*What the task requires*
The entries are to be written out word for word, with their images left out.

--- Supplied material ---

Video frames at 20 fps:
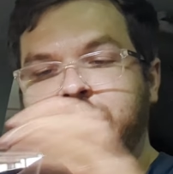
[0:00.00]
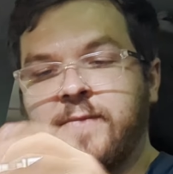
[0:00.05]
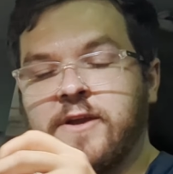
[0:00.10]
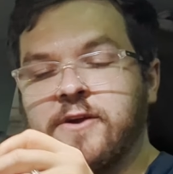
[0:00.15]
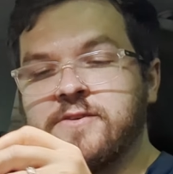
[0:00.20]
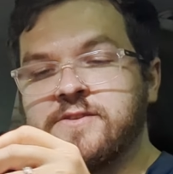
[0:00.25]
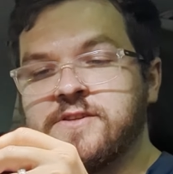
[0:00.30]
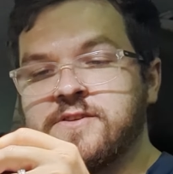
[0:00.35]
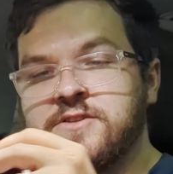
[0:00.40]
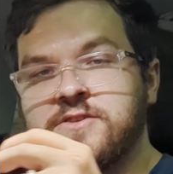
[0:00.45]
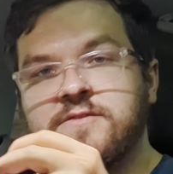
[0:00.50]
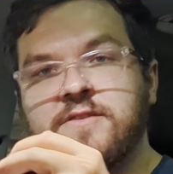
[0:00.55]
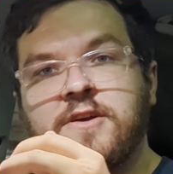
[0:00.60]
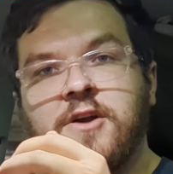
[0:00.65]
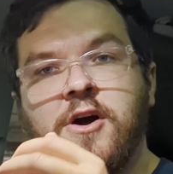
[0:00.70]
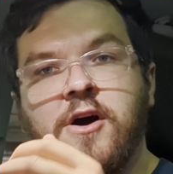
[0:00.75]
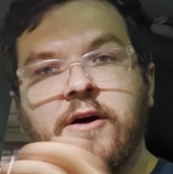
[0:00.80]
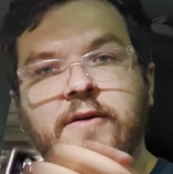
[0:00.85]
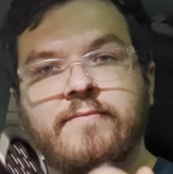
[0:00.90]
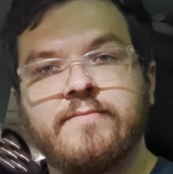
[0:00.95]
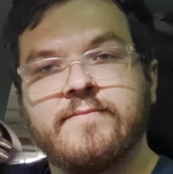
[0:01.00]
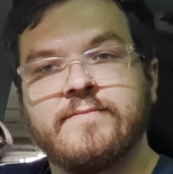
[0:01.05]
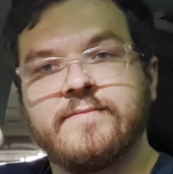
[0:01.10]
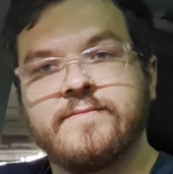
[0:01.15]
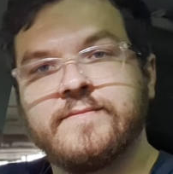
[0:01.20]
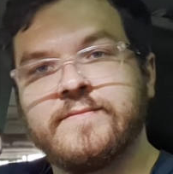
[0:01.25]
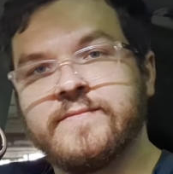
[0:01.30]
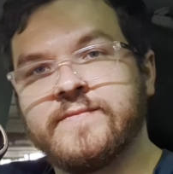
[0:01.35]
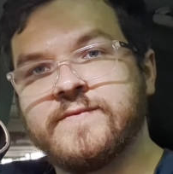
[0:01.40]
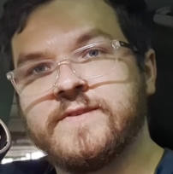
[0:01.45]
goes into the car.
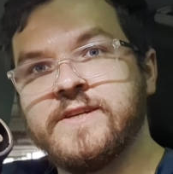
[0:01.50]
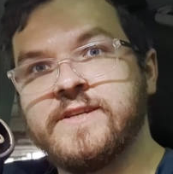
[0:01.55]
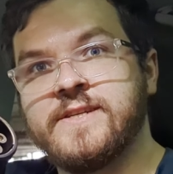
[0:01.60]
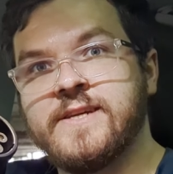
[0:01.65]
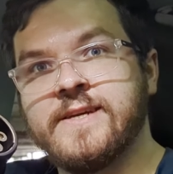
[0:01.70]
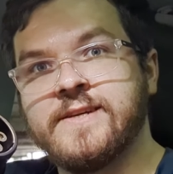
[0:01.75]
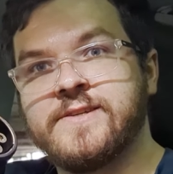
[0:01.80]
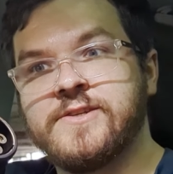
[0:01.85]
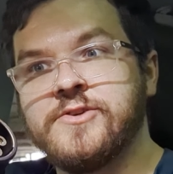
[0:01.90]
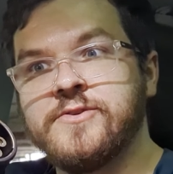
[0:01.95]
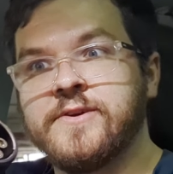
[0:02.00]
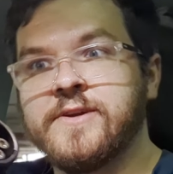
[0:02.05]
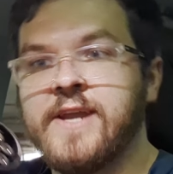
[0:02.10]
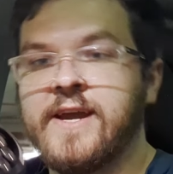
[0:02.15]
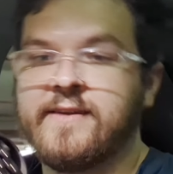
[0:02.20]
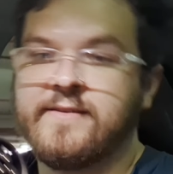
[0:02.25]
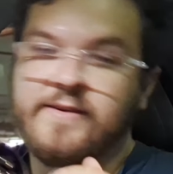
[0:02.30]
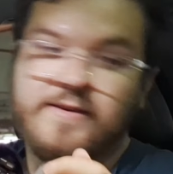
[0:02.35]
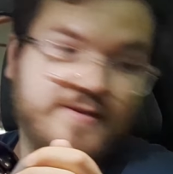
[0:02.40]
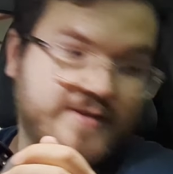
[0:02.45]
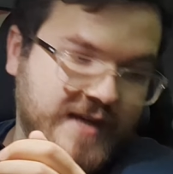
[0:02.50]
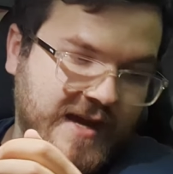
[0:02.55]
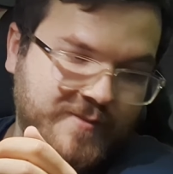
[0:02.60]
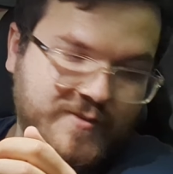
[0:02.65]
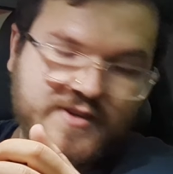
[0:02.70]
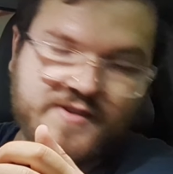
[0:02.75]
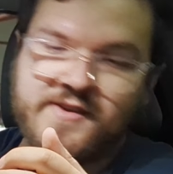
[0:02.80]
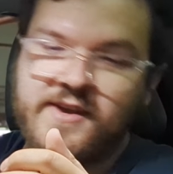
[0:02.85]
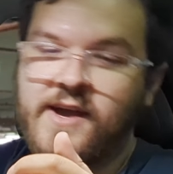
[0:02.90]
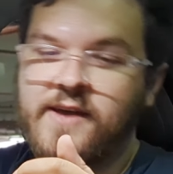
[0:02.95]
CCS2 connector, same
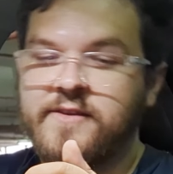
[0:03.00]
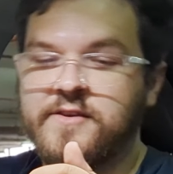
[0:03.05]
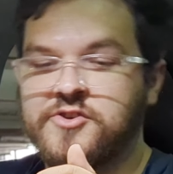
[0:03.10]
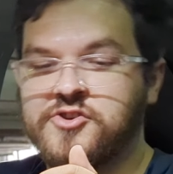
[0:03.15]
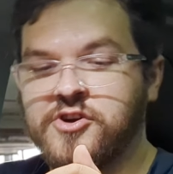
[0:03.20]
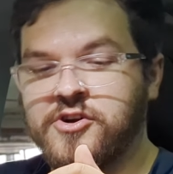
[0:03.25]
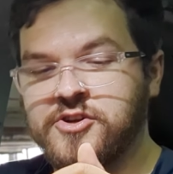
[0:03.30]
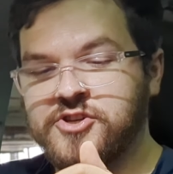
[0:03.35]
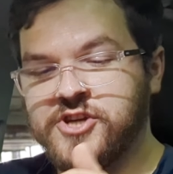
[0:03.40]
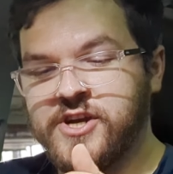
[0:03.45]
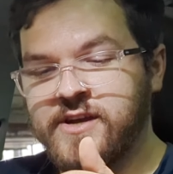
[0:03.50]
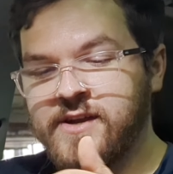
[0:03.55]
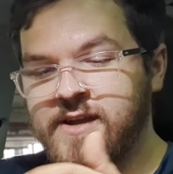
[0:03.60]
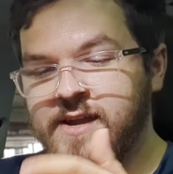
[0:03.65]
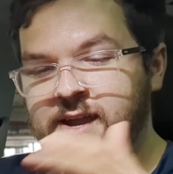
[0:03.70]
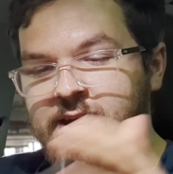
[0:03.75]
as the other charger.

---

*Exercise result*
Video frames at 20 fps:
[0:00.00]
[0:00.05]
[0:00.10]
[0:00.15]
[0:00.20]
[0:00.25]
[0:00.30]
[0:00.35]
[0:00.40]
[0:00.45]
[0:00.50]
[0:00.55]
[0:00.60]
[0:00.65]
[0:00.70]
[0:00.75]
[0:00.80]
[0:00.85]
[0:00.90]
[0:00.95]
[0:01.00]
[0:01.05]
[0:01.10]
[0:01.15]
[0:01.20]
[0:01.25]
[0:01.30]
[0:01.35]
[0:01.40]
[0:01.45]
goes into the car.
[0:01.50]
[0:01.55]
[0:01.60]
[0:01.65]
[0:01.70]
[0:01.75]
[0:01.80]
[0:01.85]
[0:01.90]
[0:01.95]
[0:02.00]
[0:02.05]
[0:02.10]
[0:02.15]
[0:02.20]
[0:02.25]
[0:02.30]
[0:02.35]
[0:02.40]
[0:02.45]
[0:02.50]
[0:02.55]
[0:02.60]
[0:02.65]
[0:02.70]
[0:02.75]
[0:02.80]
[0:02.85]
[0:02.90]
[0:02.95]
CCS2 connector, same
[0:03.00]
[0:03.05]
[0:03.10]
[0:03.15]
[0:03.20]
[0:03.25]
[0:03.30]
[0:03.35]
[0:03.40]
[0:03.45]
[0:03.50]
[0:03.55]
[0:03.60]
[0:03.65]
[0:03.70]
[0:03.75]
as the other charger.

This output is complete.